Со мной, идиотом, Бог говорит из уст в уста; словно пламя, голос выступает из темноты и говорит — пламя леденящее, обжигающая грусть — говорит с... человеком под зонтиком. Когда силы изменяют мне, Бог отвечает моему казнению (но как? над кем смеяться в этой комнате?..) Мое я —я твердо стою на разных вершинах, которые покорялись с огромной печалью, многие мои ночи ужаса сталкиваются между собой, двоятся, переплетаются, и эти вершины, эти ночи... о несказанная радость! .. я замираю. Я есмь? А в ответ только крик — рухнув навзничь, я лишаюсь сил.
Философия никогда не бывает казнением, но без казнения не бывает ясных ответов: никогда ответ не предшествует вопросу, и что значит вопрос, если в нем нет тоски, нет казнения. Ответ приходит в миг безумия: без казнения как услышать его?
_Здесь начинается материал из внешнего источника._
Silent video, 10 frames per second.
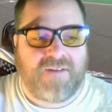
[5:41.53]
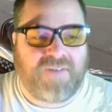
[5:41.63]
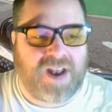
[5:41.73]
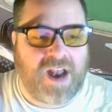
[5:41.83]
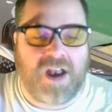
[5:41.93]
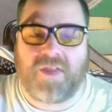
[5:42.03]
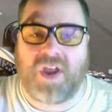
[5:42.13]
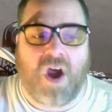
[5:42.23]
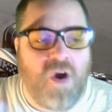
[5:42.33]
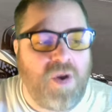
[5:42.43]
Finland are
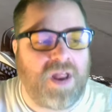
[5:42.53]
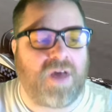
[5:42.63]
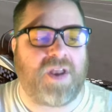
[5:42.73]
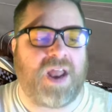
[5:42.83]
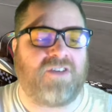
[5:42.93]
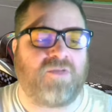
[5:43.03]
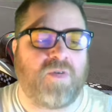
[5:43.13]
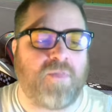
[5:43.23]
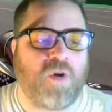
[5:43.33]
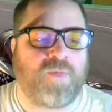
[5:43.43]
the only other nation with
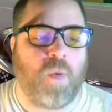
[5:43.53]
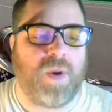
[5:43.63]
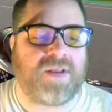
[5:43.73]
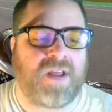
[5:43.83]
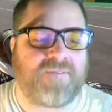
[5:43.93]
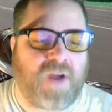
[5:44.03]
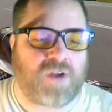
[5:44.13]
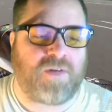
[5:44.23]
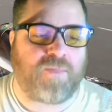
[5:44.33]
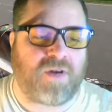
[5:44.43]
multiple wins here.
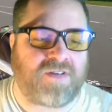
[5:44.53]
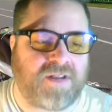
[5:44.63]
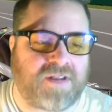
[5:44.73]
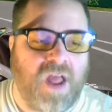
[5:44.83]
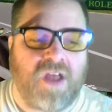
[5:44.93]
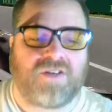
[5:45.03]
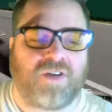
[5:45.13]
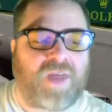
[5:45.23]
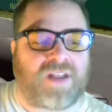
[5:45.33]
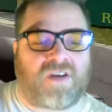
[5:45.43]
Valtteri Bottas
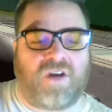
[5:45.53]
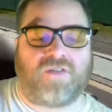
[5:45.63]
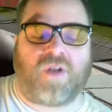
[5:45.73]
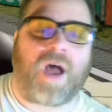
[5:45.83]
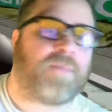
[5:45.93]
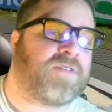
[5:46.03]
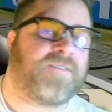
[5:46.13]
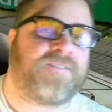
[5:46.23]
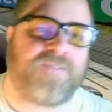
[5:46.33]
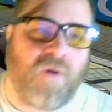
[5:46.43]
took their total up to
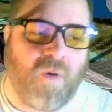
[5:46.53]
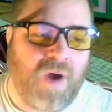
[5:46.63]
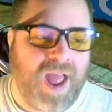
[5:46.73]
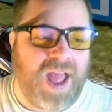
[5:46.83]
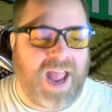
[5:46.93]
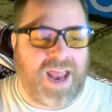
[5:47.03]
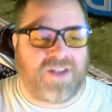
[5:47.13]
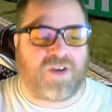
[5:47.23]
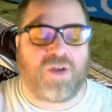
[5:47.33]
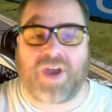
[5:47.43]
4 in
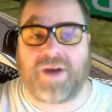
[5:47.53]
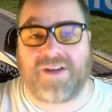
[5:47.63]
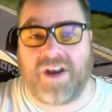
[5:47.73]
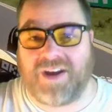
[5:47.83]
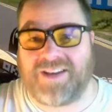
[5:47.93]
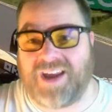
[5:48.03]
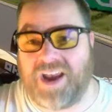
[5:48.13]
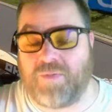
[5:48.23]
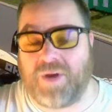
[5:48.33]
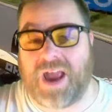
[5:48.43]

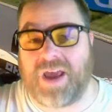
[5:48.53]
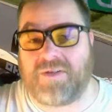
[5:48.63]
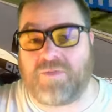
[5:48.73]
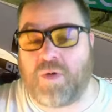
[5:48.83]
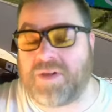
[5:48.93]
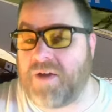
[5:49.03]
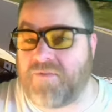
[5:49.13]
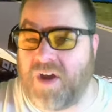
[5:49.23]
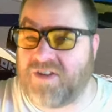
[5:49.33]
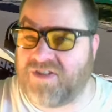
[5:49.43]
2019. We had, was that
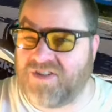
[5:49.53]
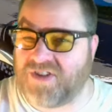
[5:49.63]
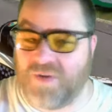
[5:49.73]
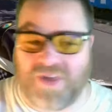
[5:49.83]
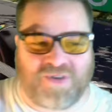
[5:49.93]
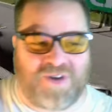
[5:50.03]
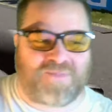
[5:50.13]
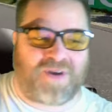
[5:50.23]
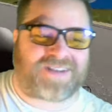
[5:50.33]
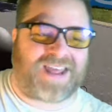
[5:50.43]
version 2 or 3 of
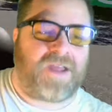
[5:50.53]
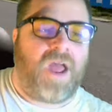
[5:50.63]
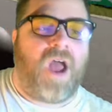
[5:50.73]
Bottas?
Самое существенное — край возможного, когда сам Бог отчаивается, не может больше знать и убивает.
Забвение всего. Бесконечный спуск в ночь существования. Бесконечное казнение неведением, болото тоски. Скользить над бездной в совершенной темноте, испытывая весь ее ужас. Содрогаться, отпаиваться, не отступать перед стужей одиночества, вечной тишиной человека (нелепость всякой фразы, иллюзорность всех на свете фраз, ответ приходит только от бессмысленной тишины ночи). Использовать слово
Голос добрых апостолов: у них на все есть ответ, они указывают пределы, незаметно подсказывают, по какому пути следует идти, — словно распорядители на похоронах.
Чувство сообщничества: в отчаянии, безумии, любви, казнении. Нечеловеческая, взъерошенная радость
II
Насмешка! Пусть говорят: пантеист, атеист, теист!.. Но я кричу в небо: “Я ничего не знаю!” И повторяю
Край возможного. — Вот он, наконец. А вдруг уже поздно?.. Да и как, оставаясь в неведении, дойти до него (по правде говоря, ничего не меняется)? — по какому обходному пути? Один смеется (заливаясь), другой путается в собственной лжи и бьет жену, а то еще пьют мертвую или пытают до смерти.
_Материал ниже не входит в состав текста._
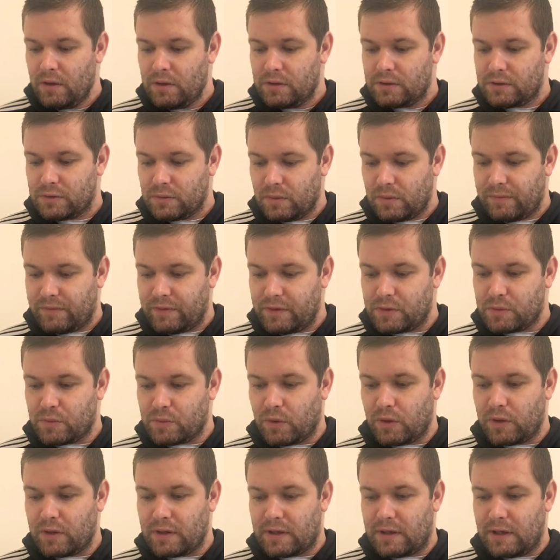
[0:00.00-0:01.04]
So if you
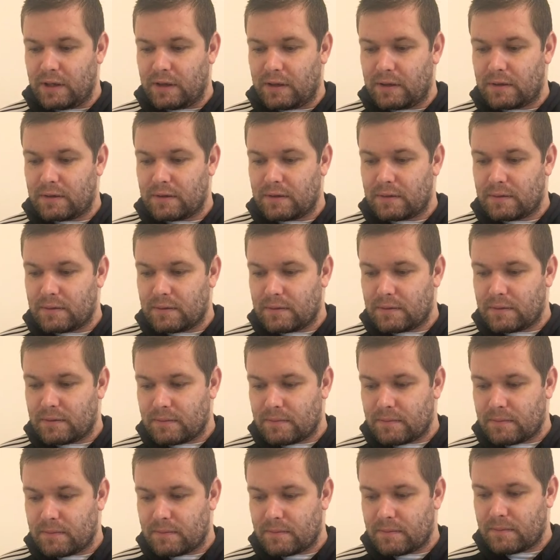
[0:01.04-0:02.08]
want to
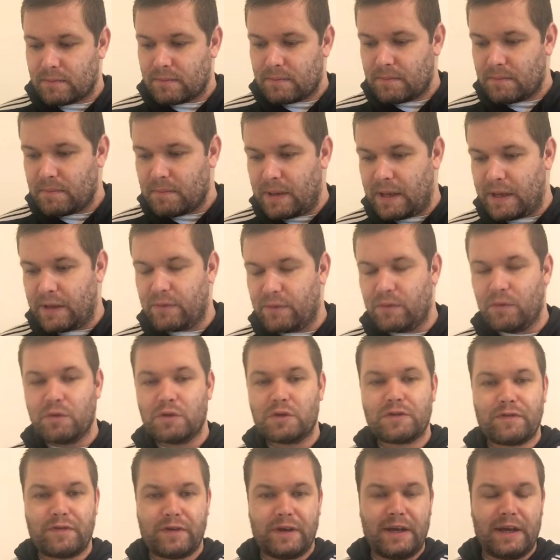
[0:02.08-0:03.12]
make
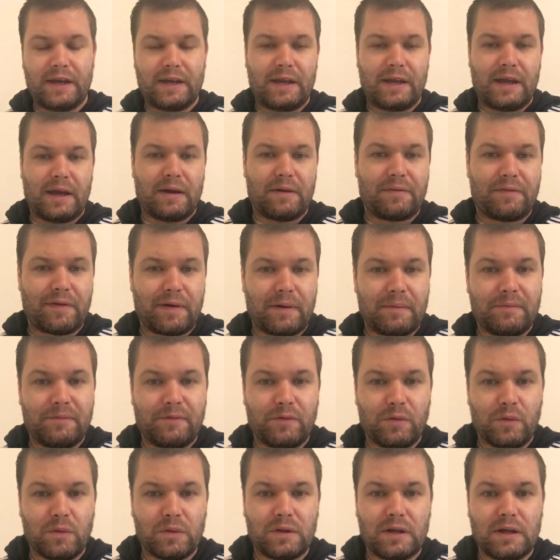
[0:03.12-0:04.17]
those three into a Fab
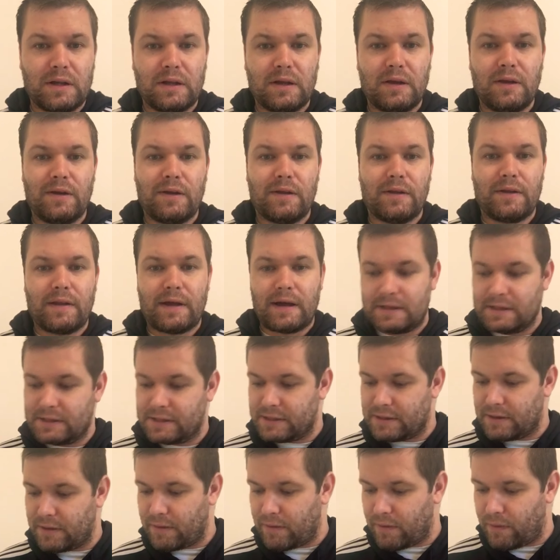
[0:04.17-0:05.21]
Four today,
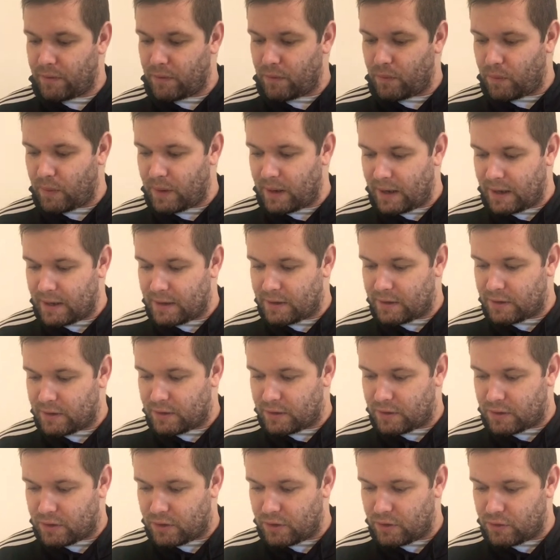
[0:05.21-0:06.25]
that's the way
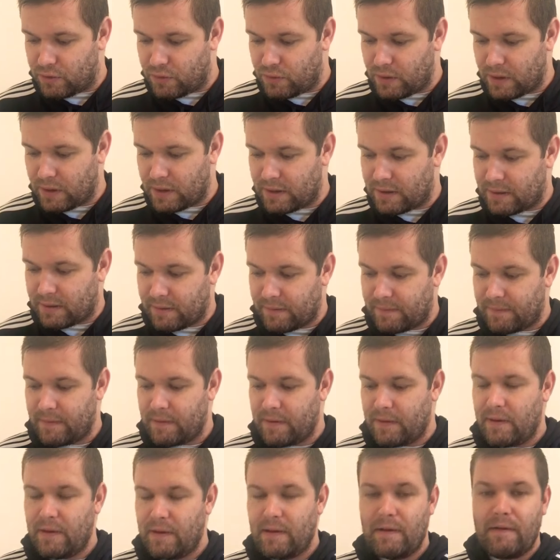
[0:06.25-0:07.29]
to do it.
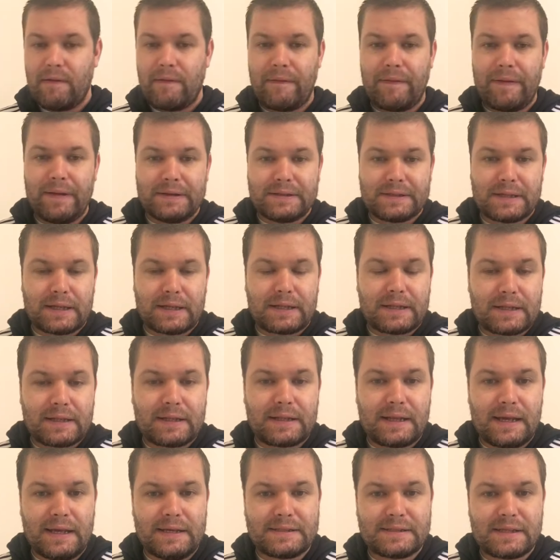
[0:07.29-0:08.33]
It's a
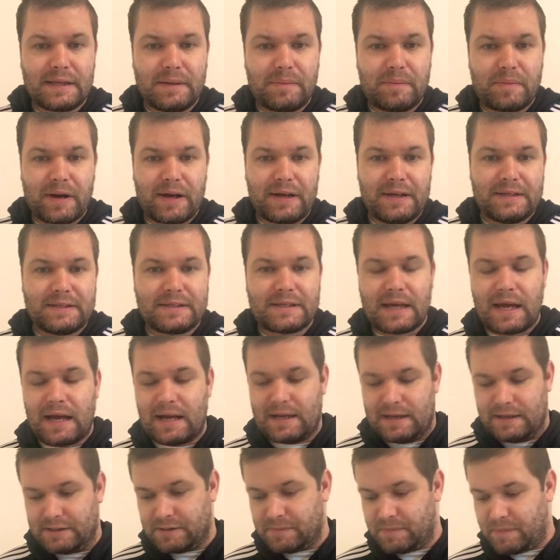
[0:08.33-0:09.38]
tasty price
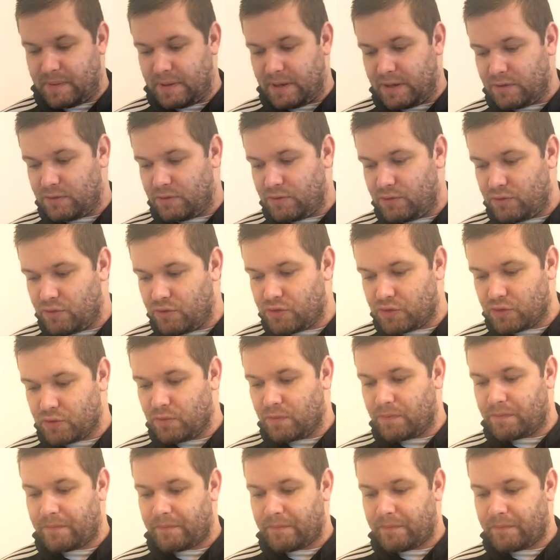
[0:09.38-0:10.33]
as per usual.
Абсурдно читать то, что должно разрывать сердце до смерти, а предварительно зажечь лампу, разобрать кровать, чего-нибудь выпить, завести часы. Смешно, но что тогда сказать о “поэтах”, которые воображают, будто они выше каких-то умышленных позиций, не желая признавать, что у них, как и у меня, пустые головы; как-нибудь следует это показать со всей строгостью — хладнокровно — вплоть до той ступени, на которой надламываешься, начинаешь казнить себя, где прекращаешь что-либо скрывать, отсутствовать. Не идет ли речь об упражнениях? согласованных? намеренных? Действительно, речь идет об упражнениях, о
Не могу вообразить себе человека, который смеялся бы над той высшей возможностью, что сама всему смеется в лицо — смеялся бы, поворачиваясь без лишних слов спиной ко всему, что мешает отдаться очарованию жизни, смеялся бы, но не покидал при этом себя, пусть хотя бы однажды. Но если однажды изнеможение овладеет им, если в изнеможении откажется он идти до конца (по пути изнеможения, когда сама возможность этого потребует, даст ему знать, что ждет этого от него), тогда он совсем покидает себя, и за это в ответе его невиновность: в нем начинается неуловимая игра греховности, раскаяния, симуляции раскаяния, затем полного и заурядного забвения.
Если, наконец, взглянуть на историю людей, на историю каждого человека — взглянуть на них как на историю бегства: сначала от жизни, это грех, затем от греха, это долгая ночь, наполненная идиотским смехом, в самой глубине которой тоска.
В общем, каждый заслужил право на отсутствие, на достоверность, каждая улица — словно лицо, отмеченное этой победой.